Unique Topics John Savill Covers (Not in Scott Duffy)

1. Azure Storage Internal Architecture (Three-Tier Model)

  • Stream Layer -- actual bits on disk, distribution, replication across servers in a cluster
  • Partition Layer -- understands blobs, tables, queues; provides scalable namespace
  • Front End Layer -- stateless, receives API requests, authenticates, routes to partition layer
  • Scott Duffy never explains how Azure Storage works internally.
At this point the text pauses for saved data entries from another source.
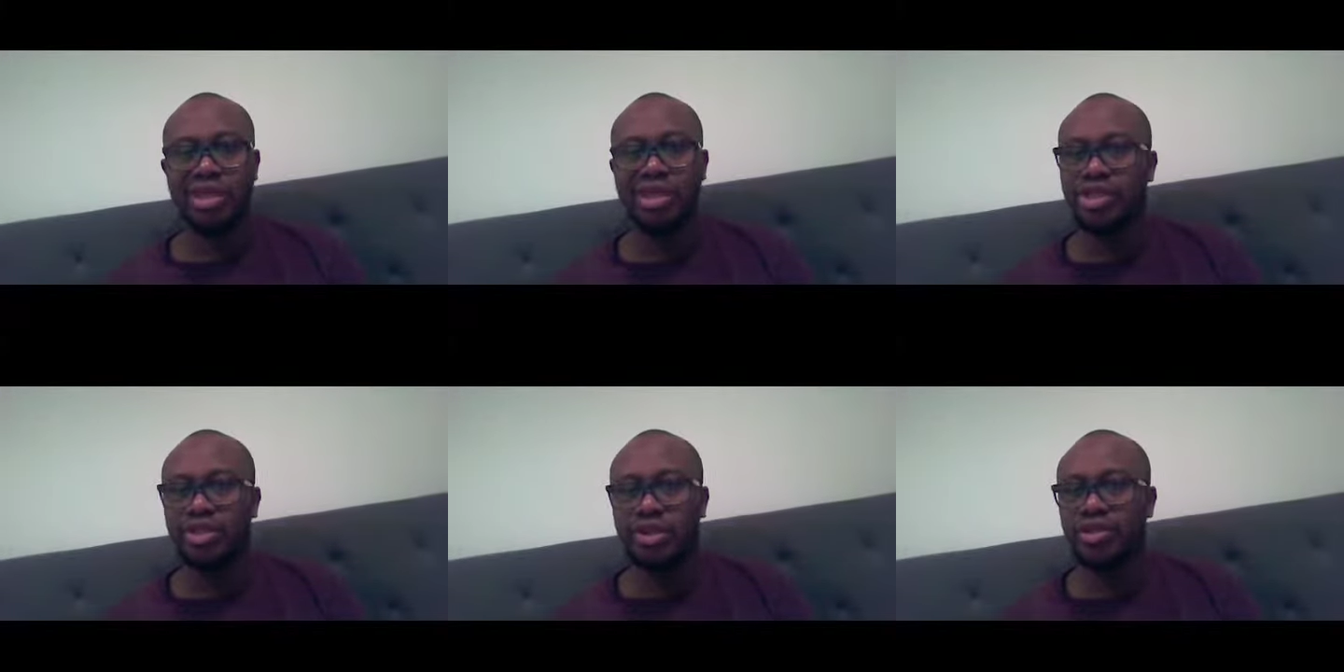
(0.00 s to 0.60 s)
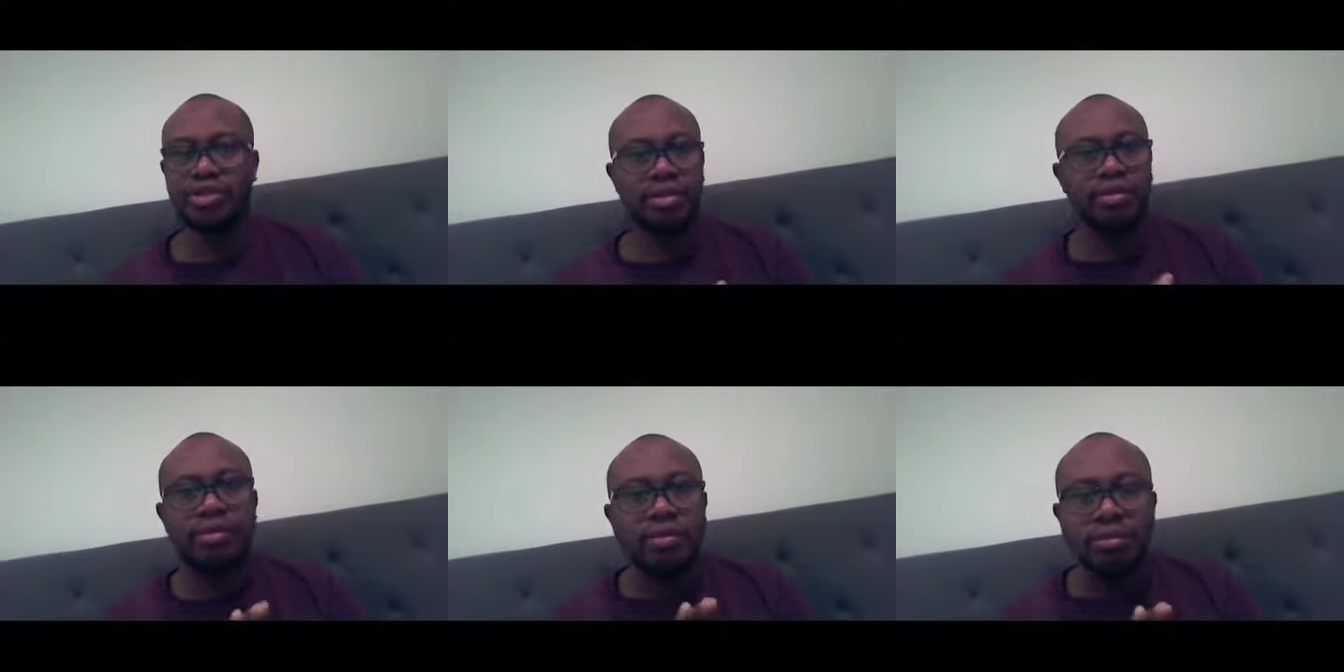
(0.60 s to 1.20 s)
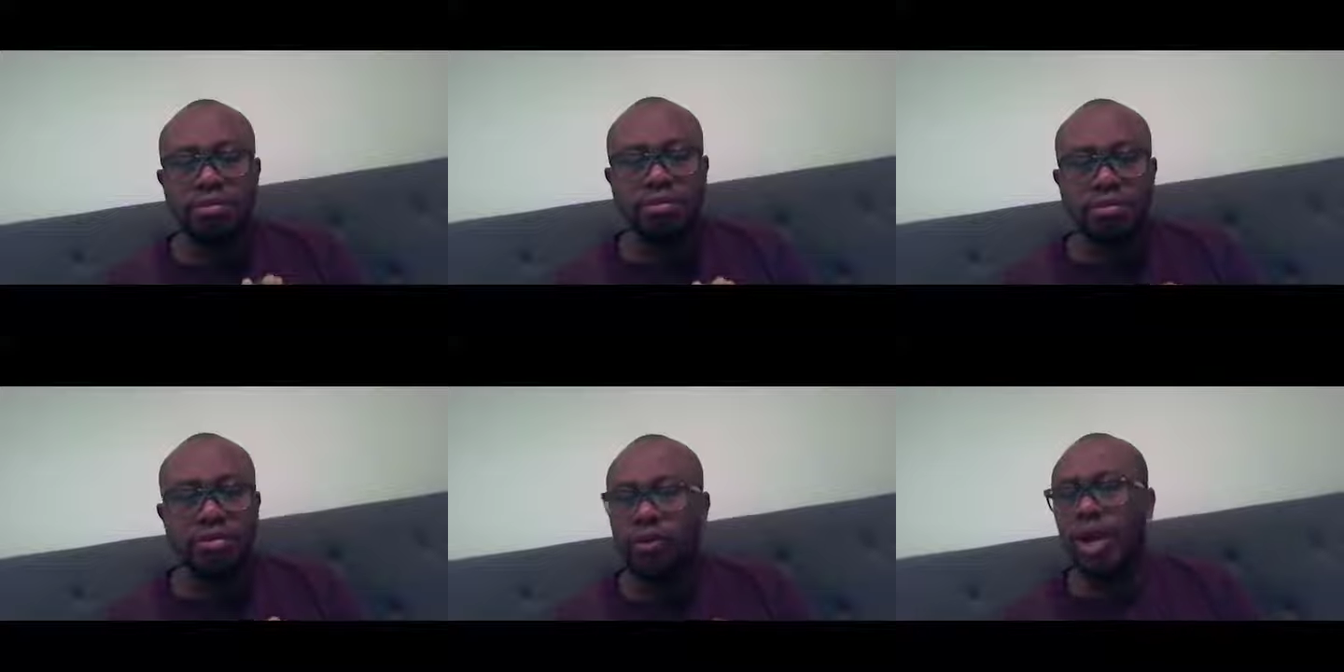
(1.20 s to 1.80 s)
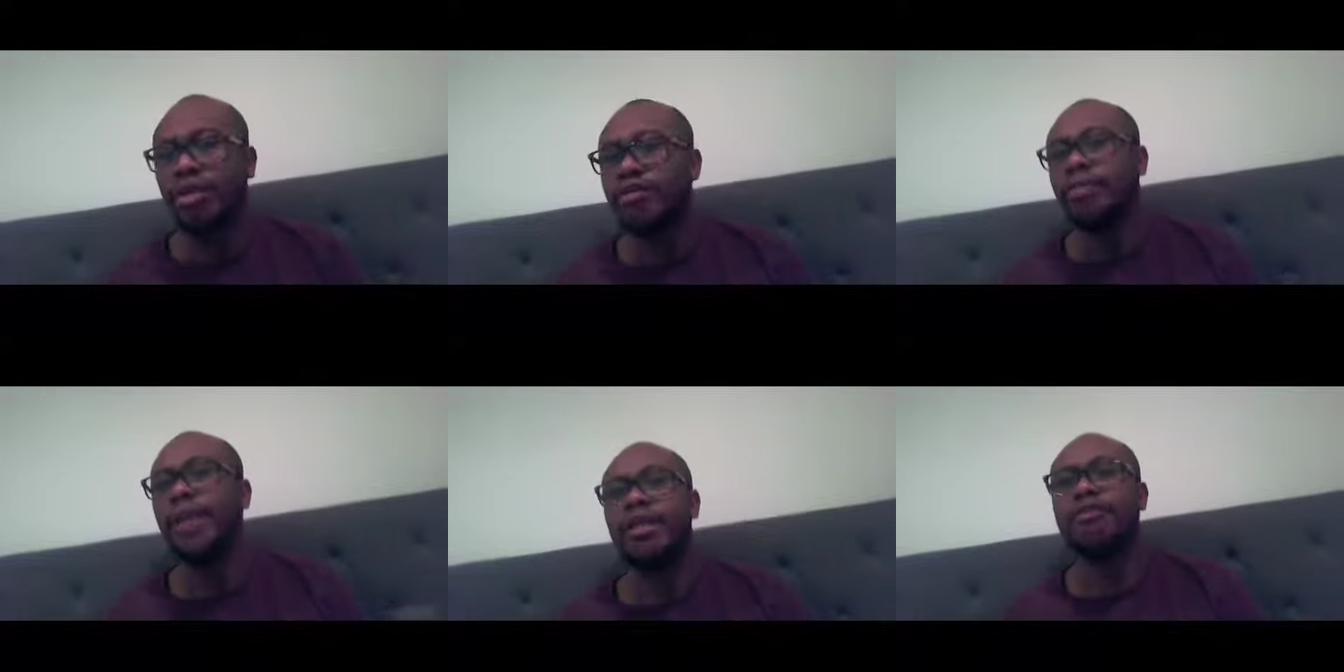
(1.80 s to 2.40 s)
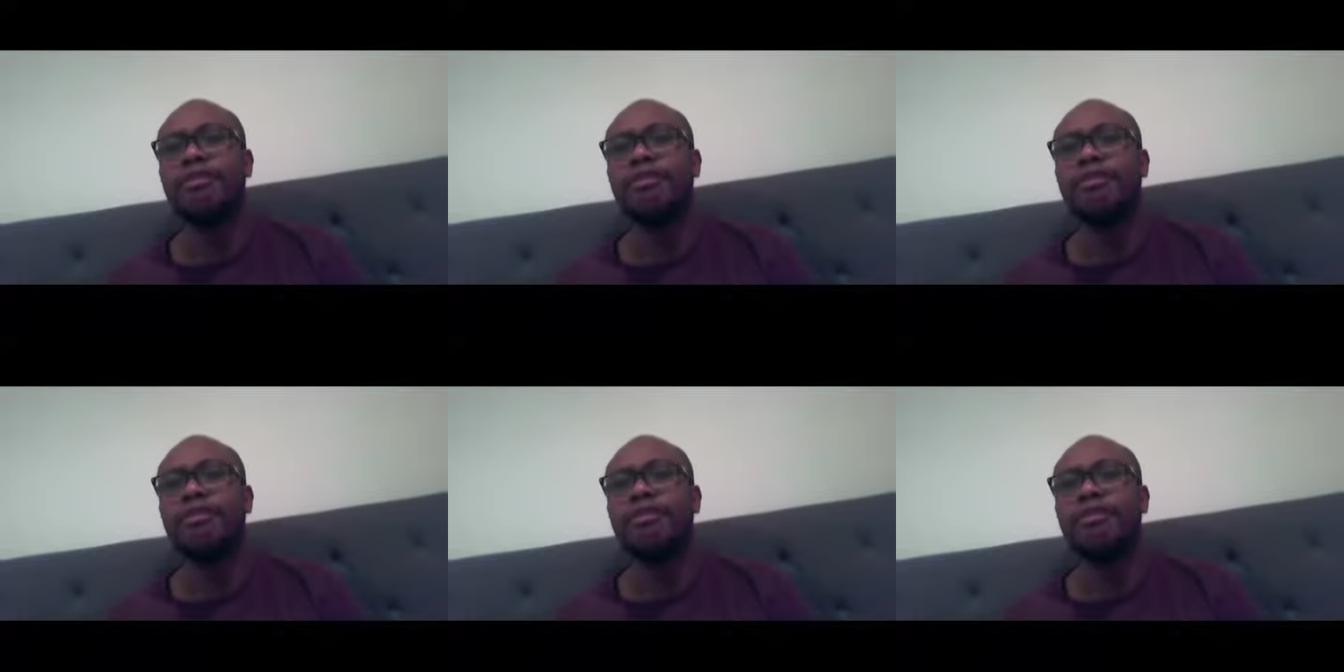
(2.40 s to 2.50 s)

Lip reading: It's just one of the many.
This is valuable context for understanding why redundancy/availability work the way they do.

2. Storage Stamps (Clusters)

  • Azure uses software-defined storage clusters (not traditional SANs/NAS)
  • Premium offerings use different storage stamps with different disk types
  • Multiple racks, fault domains, redundant networking/power per stamp
  • The only exception is Azure NetApp Files (actual NetApp filers in Azure DCs)
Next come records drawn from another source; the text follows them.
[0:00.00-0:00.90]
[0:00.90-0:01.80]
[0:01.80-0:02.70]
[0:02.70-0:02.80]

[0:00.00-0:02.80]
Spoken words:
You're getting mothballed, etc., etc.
3. Ephemeral vs Durable Storage

  • Explicit distinction between temporary (cache, page files, temp disk) and persistent storage
  • Scott Duffy jumps straight into storage accounts without this foundational framing

4. Data Types (Unstructured / Structured / Semi-Structured)

  • Detailed breakdown with examples: when to use each, how they map to Azure services
  • Schema concepts, normalization, foreign keys for structured
  • Self-describing nature of JSON/XML for semi-structured
  • Scott Duffy assumes you already know this

5. Hierarchical Namespace (HNS) / Data Lake Gen2 -- Deep Dive

  • Flat vs hierarchical namespace explained at a technical level -- virtual directories vs real directory objects
  • Why rename/move is copy+delete in flat namespace but instant metadata change in HNS
  • POSIX ACLs, DFS API, ABFS driver for Hadoop/Spark/Databricks
  • Data Lake pattern: "storage is cheap, store raw data first, transform later"
  • ETL vs ELT paradigm shift
  • Feature compatibility matrix -- what you lose when enabling HNS (versioning, blob index tags, point-in-time restore, object replication)
  • Scott Duffy mentions Data Lake briefly but never explains the namespace difference or its implications

6. Azure Elastic SAN

  • Block storage solution using iSCSI protocol
  • Base units (capacity + IOPS + throughput) vs capacity-only units
  • Volume groups as network/security boundaries
  • Use cases: Azure VMware Solution, Azure Container Storage
  • Counts against VM network performance, not storage performance
  • Not covered at all by Scott Duffy

7. Azure NetApp Files

  • Actual NetApp filers in Azure data centers (only SAN-like thing in Azure)
  • Account > Capacity Pool > Volume hierarchy
  • Service levels: Standard (16 MB/s/TiB), Premium (64), Ultra (128)
  • Cool access tiering for cold data (2-183 days threshold)
  • SMB, NFS, or dual protocol per volume
  • Not covered at all by Scott Duffy

8. Azure File Sync

  • Detailed architecture: cloud endpoint (Azure file share) + up to 100 server endpoints
  • Agent installation, sync groups, registration flow
  • Cloud tiering policies (percentage-based, date-based)
  • USN journaling on Windows vs change detection jobs for Azure-originated changes (introduces delay)
  • Scott Duffy doesn't cover Azure File Sync at all -- this is exam-relevant for AZ-104

9. Azure Storage Actions (Beyond Lifecycle Management)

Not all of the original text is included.